With its open terrain and abundant wildlife, Ivvavik is an ideal setting for an arctic hiking experience. Wildlife viewing, photography and birding are all popular activities for park visitors traveling on foot. As you travel from the rolling mountains to the river valley to the coastal plain, the vegetation and wildlife changes in step with the changing landscape. By the end of the journey, you are likely to see some of the natural inhabitants of the park, such as caribou, grizzly bears, wolves, foxes, muskoxen, gyrfalcons, and golden eagles.

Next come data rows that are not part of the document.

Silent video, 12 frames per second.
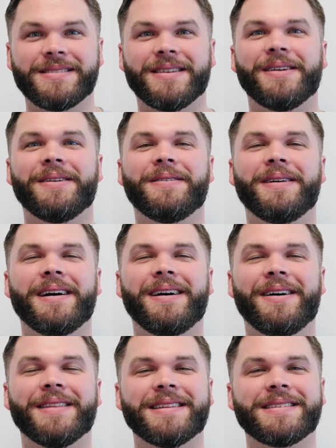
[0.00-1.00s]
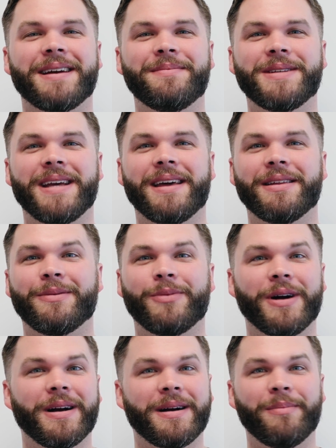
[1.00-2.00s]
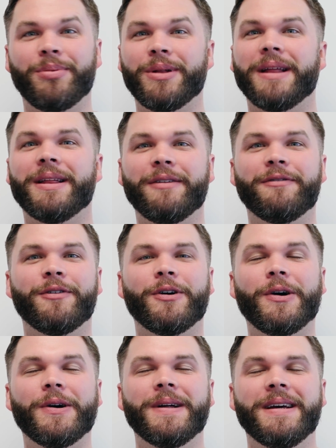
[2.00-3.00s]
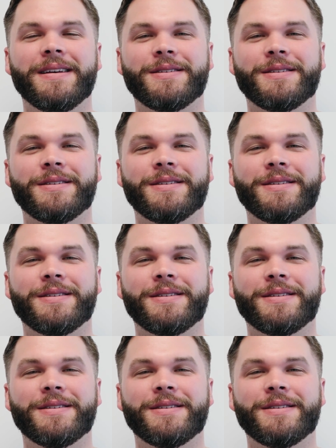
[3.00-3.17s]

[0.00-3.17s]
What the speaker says: So all that's come together. We're completely full.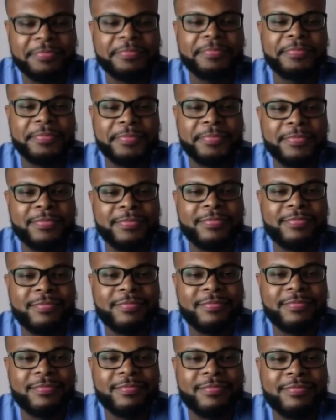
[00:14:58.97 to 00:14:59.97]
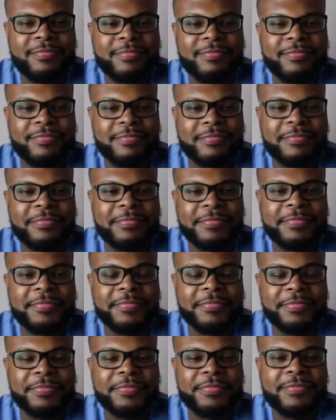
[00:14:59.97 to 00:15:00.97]

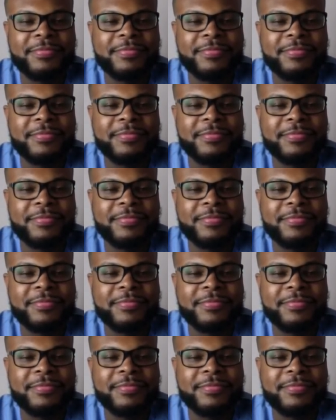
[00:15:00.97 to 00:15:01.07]
[no speech]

The hiking season extends from mid-June until mid-August. A particularly beautiful time to visit is the end of June and early July, when the tundra is carpeted with wildflowers and the caribou are migrating through the park. Hikes can be extended into the third week of August when the autumn colours are at their peak. However, hikers who are enroute that late in the season must be prepared for winter-like conditions and delays due to heavy fog.

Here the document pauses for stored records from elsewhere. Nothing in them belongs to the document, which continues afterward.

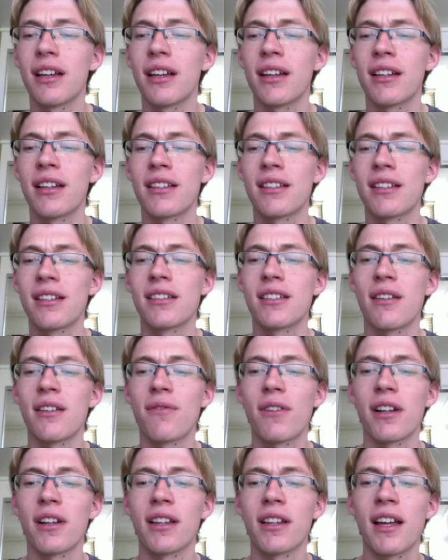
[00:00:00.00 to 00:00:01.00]
and
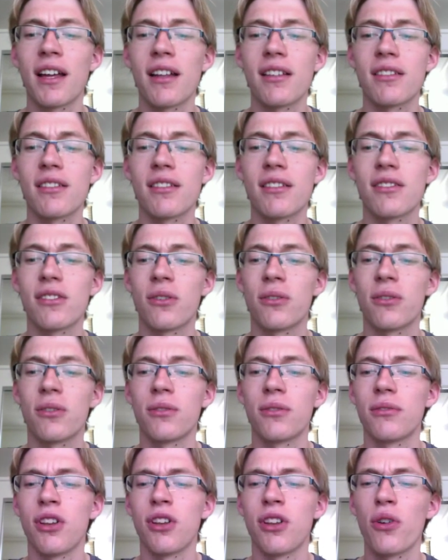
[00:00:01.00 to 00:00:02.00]
stuff like that.
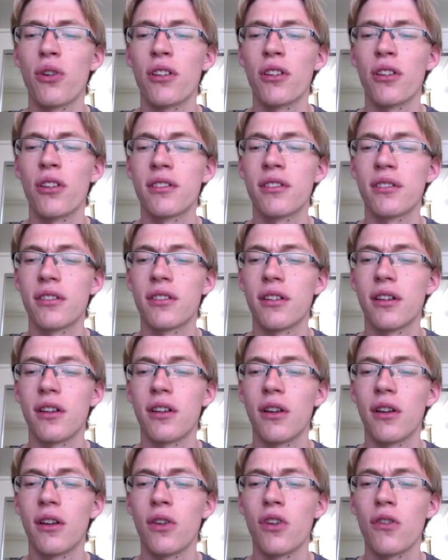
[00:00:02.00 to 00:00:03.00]
So Logan
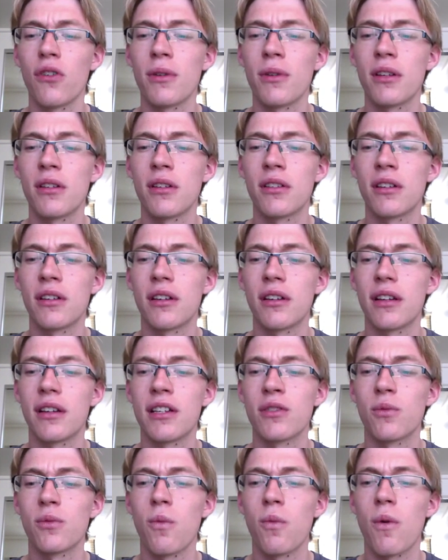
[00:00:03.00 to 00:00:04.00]
Lerman
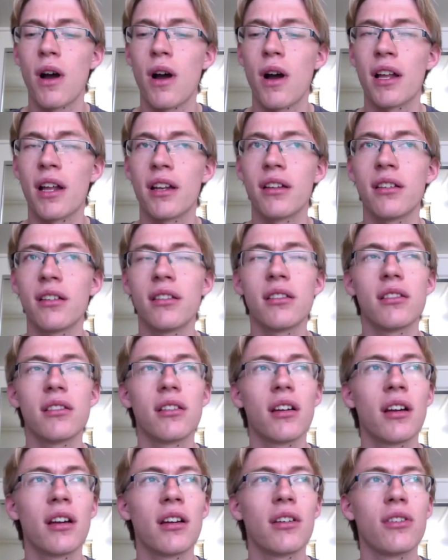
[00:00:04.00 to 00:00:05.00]
is one.
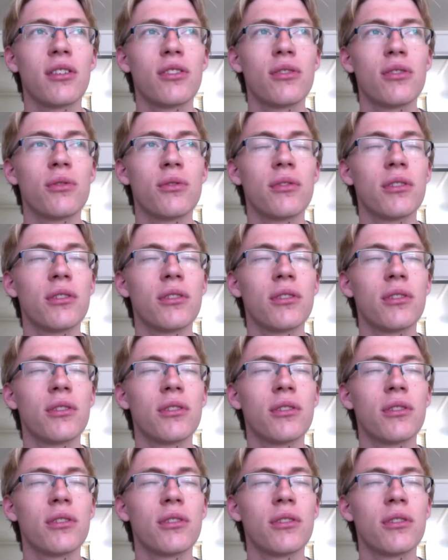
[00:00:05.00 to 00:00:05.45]
Is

While there are no designated trails in Ivvavik, the hiking opportunities are endless. All hiking takes place by following approximate routes, directions leading from one general area to another, and following unmistakable landmarks such as creeks, rivers, valleys, lakes, eskers, and hills. Your intended hiking route should be thoroughly investigated using topographic maps and, if possible, air photos. Contact the Park Office to discuss your plans. You must supply a detailed description of your planned route on 1:50 000 scale before your departure to the park.

Air access points for hiking include Sheep Creek, Margaret Lake, Komakuk Beach and Stokes Point.